:: What is being asked ::
Word for word, restate all the records; images are not part of the copy.

---

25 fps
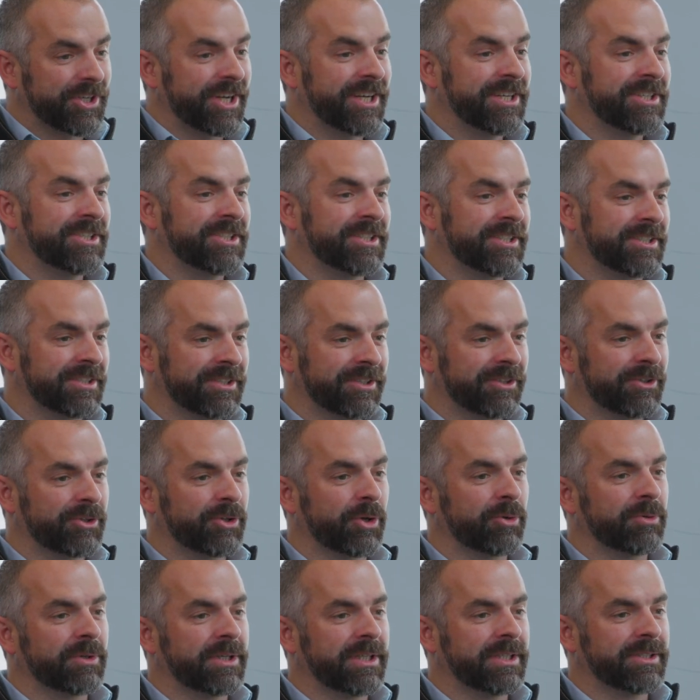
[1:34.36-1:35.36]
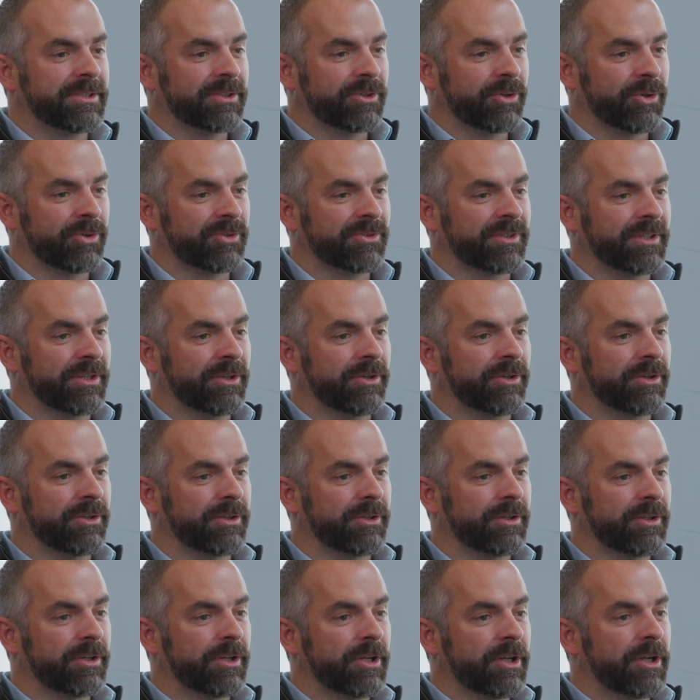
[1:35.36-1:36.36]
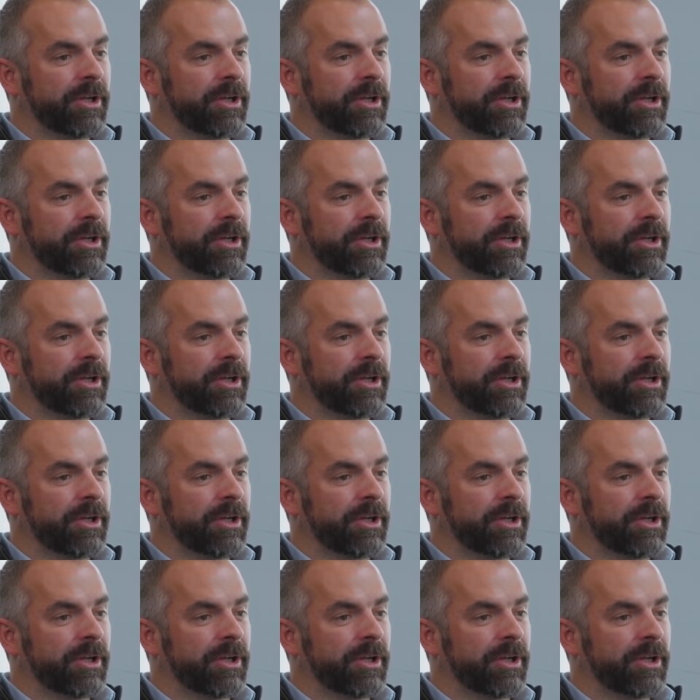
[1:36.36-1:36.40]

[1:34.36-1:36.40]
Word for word: changes don't need to cost the Earth,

---

:: Task response ::
25 fps
[1:34.36-1:35.36]
[1:35.36-1:36.36]
[1:36.36-1:36.40]

[1:34.36-1:36.40]
Word for word: changes don't need to cost the Earth,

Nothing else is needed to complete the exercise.